Task requirements ->
Transcribe the listing below exactly, leaving out each image.

···

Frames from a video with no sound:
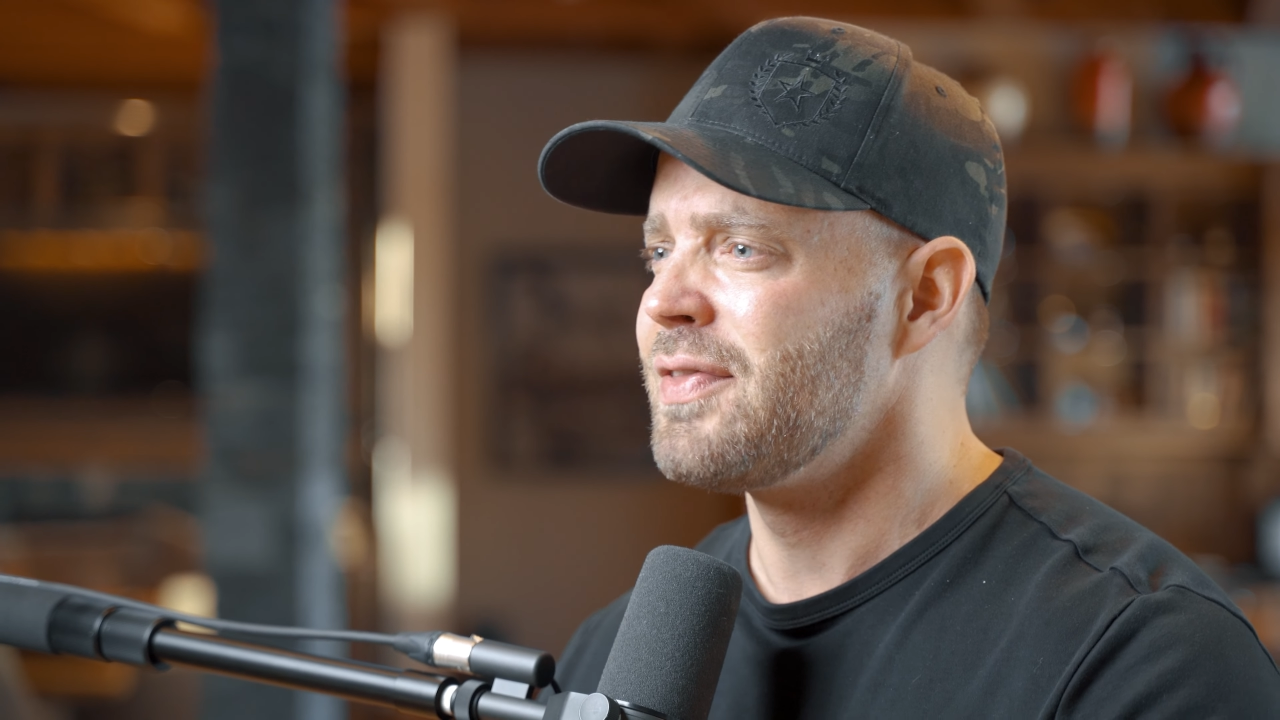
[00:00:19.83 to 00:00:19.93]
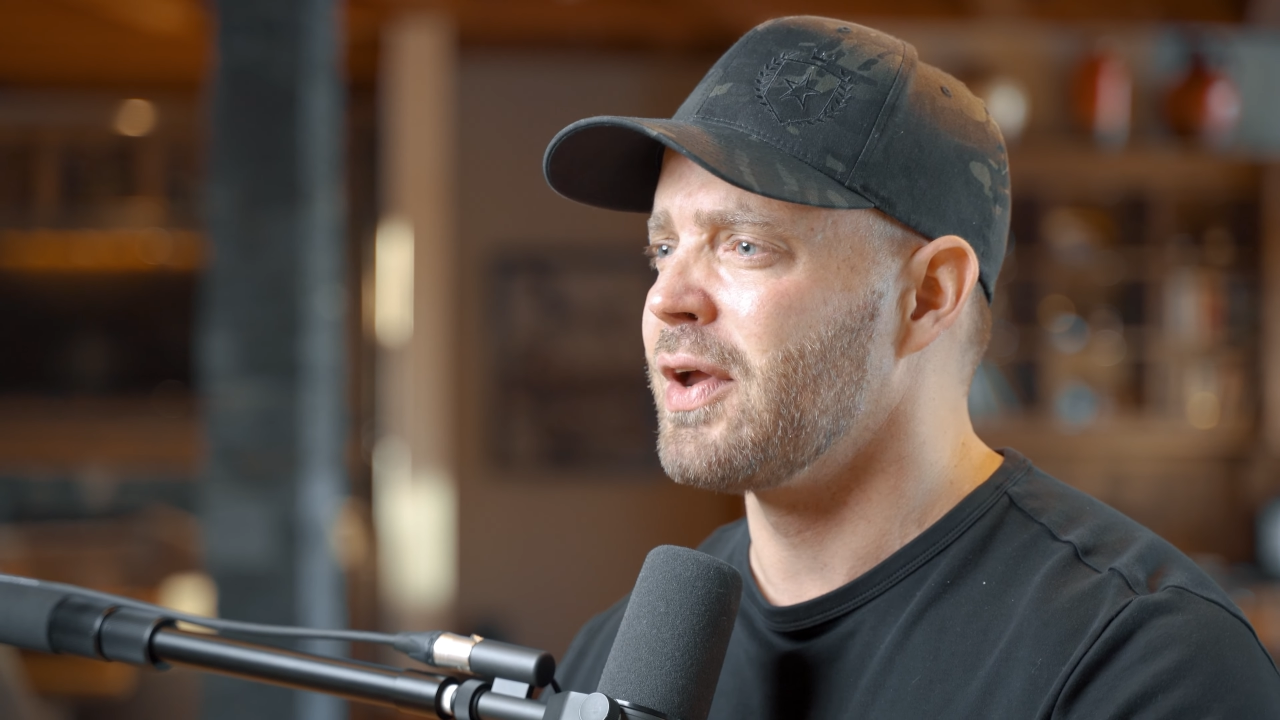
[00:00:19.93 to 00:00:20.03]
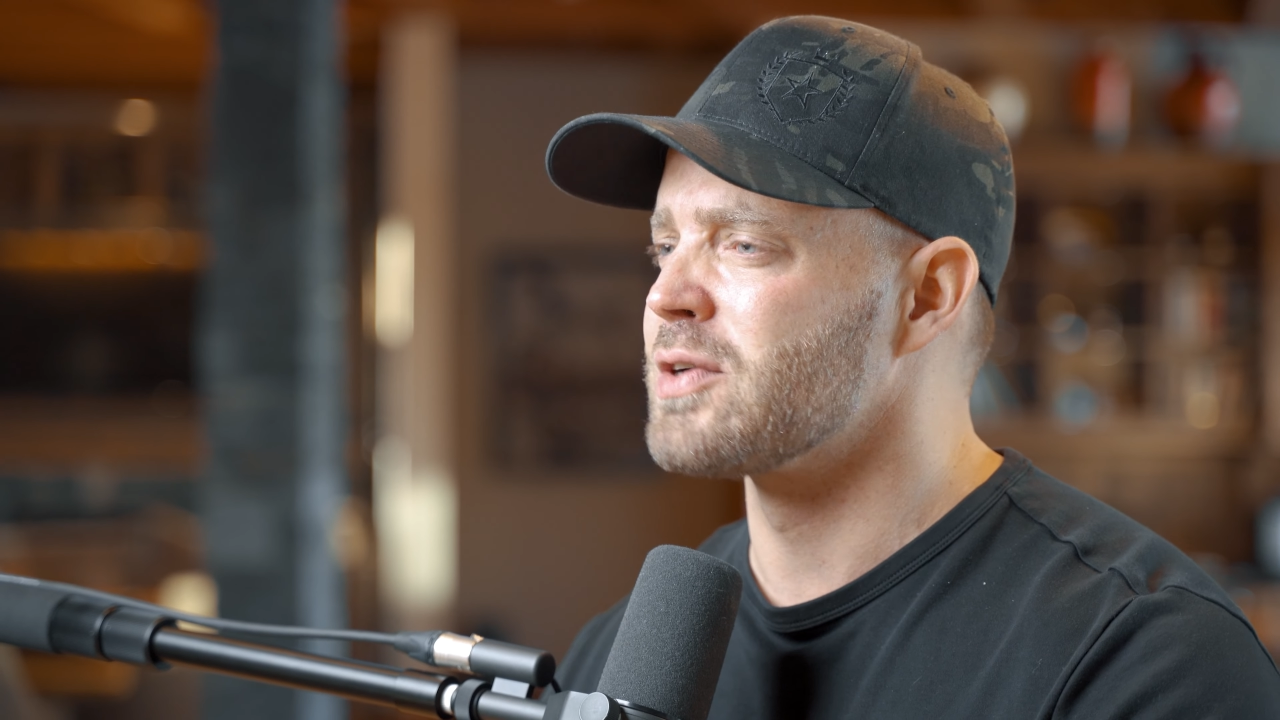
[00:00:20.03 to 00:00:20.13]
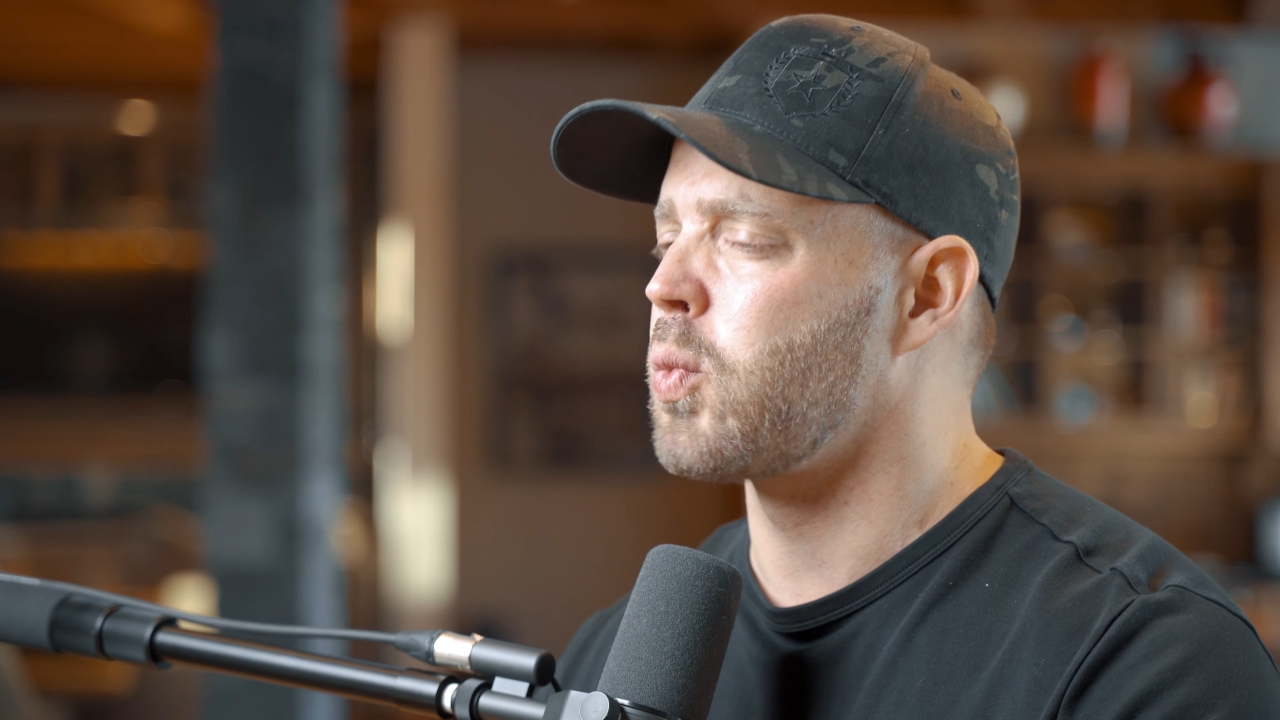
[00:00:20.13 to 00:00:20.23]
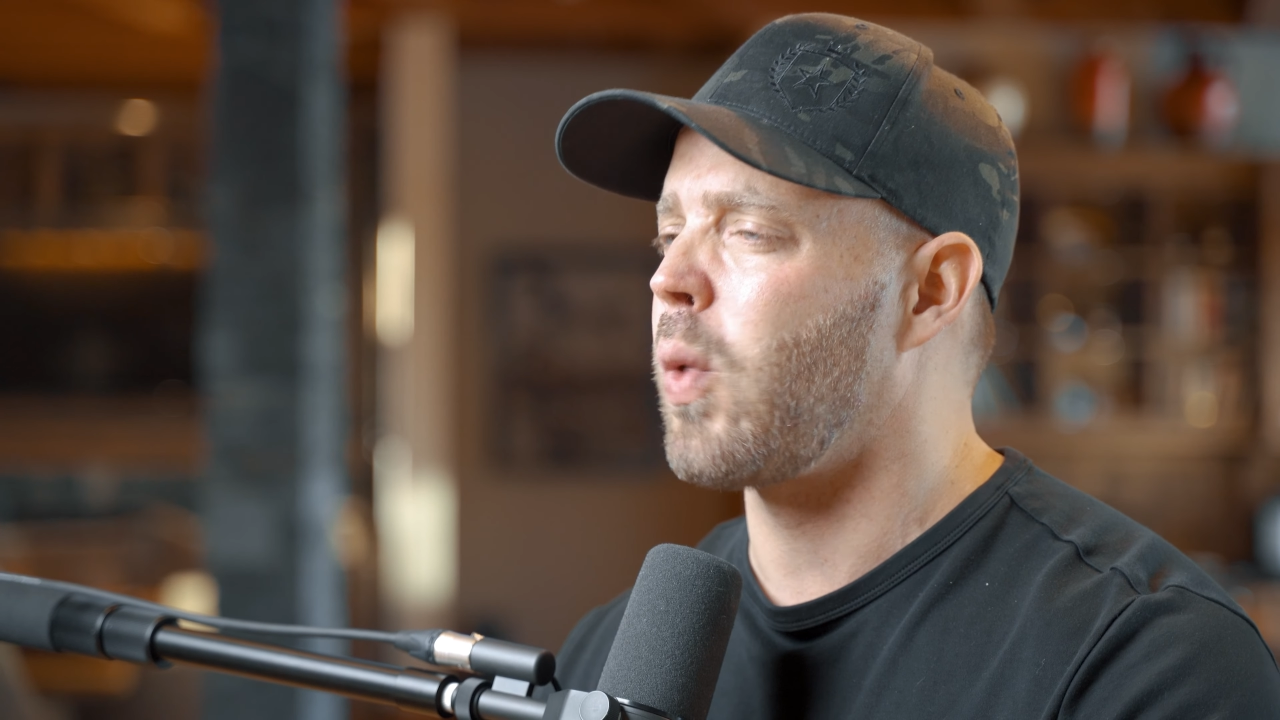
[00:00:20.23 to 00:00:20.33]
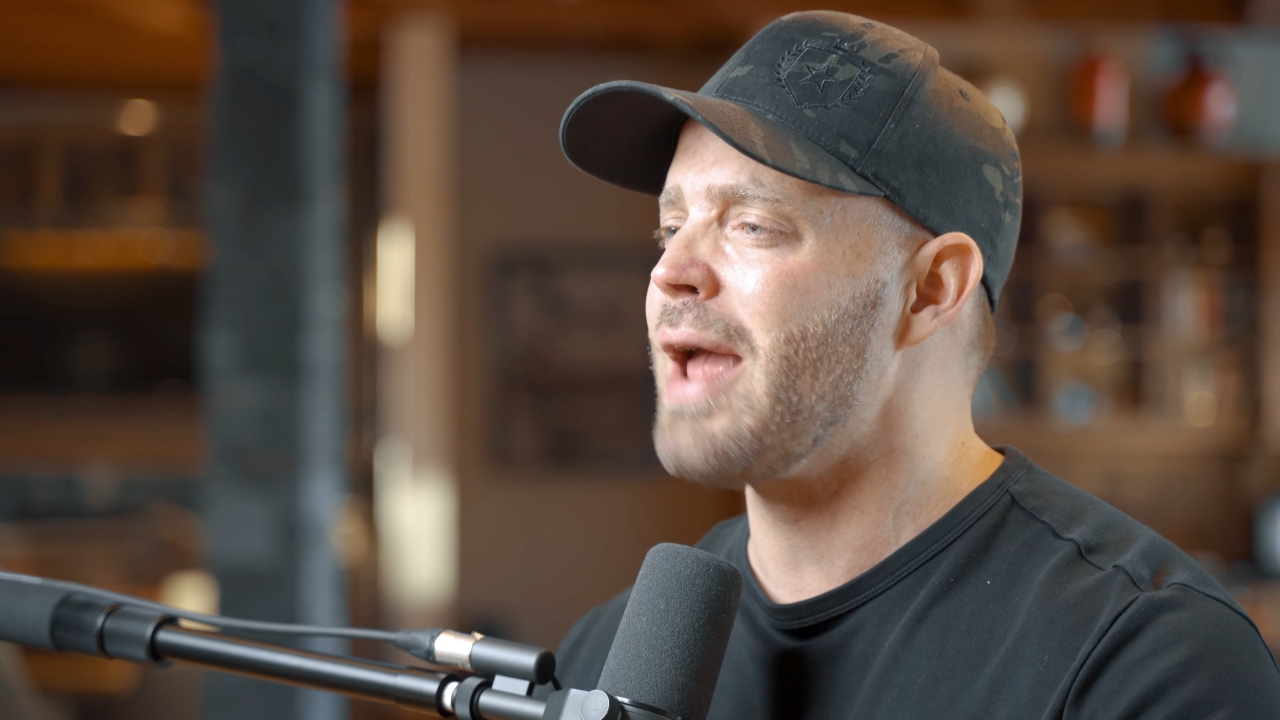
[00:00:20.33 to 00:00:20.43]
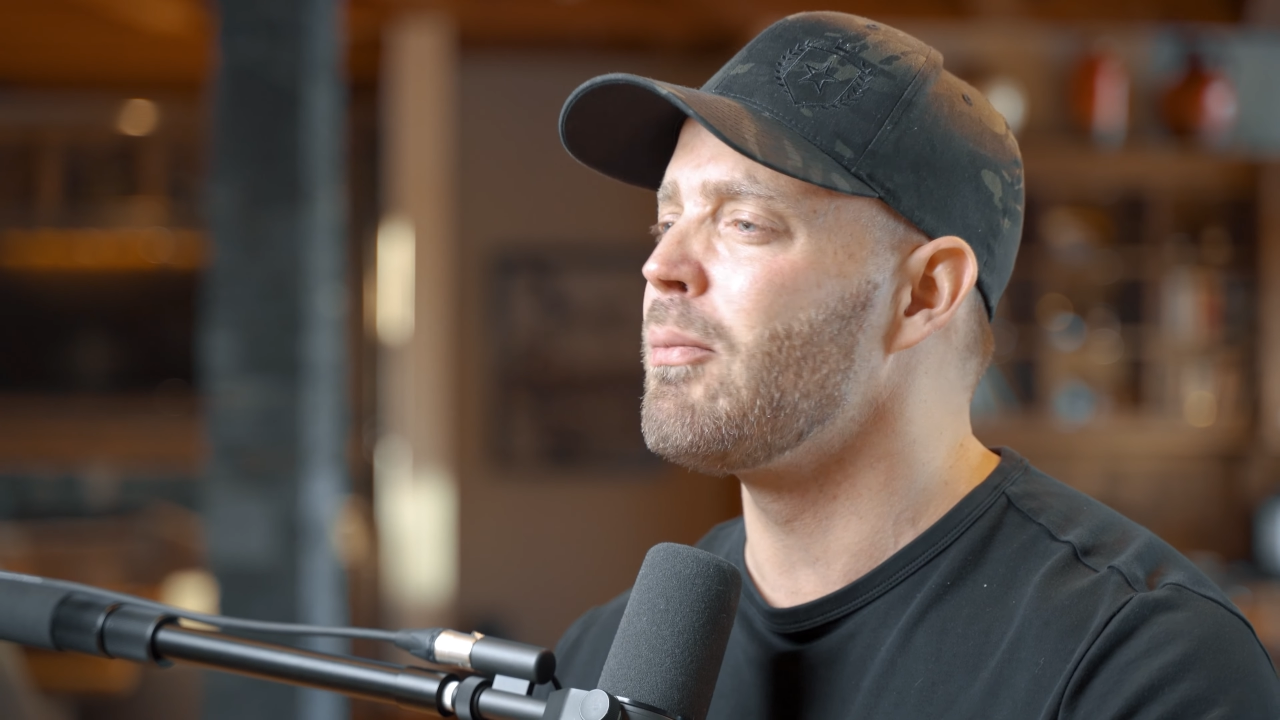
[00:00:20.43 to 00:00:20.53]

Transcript: there's way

···

Response ->
Frames from a video with no sound:
[00:00:19.83 to 00:00:19.93]
[00:00:19.93 to 00:00:20.03]
[00:00:20.03 to 00:00:20.13]
[00:00:20.13 to 00:00:20.23]
[00:00:20.23 to 00:00:20.33]
[00:00:20.33 to 00:00:20.43]
[00:00:20.43 to 00:00:20.53]

Transcript: there's way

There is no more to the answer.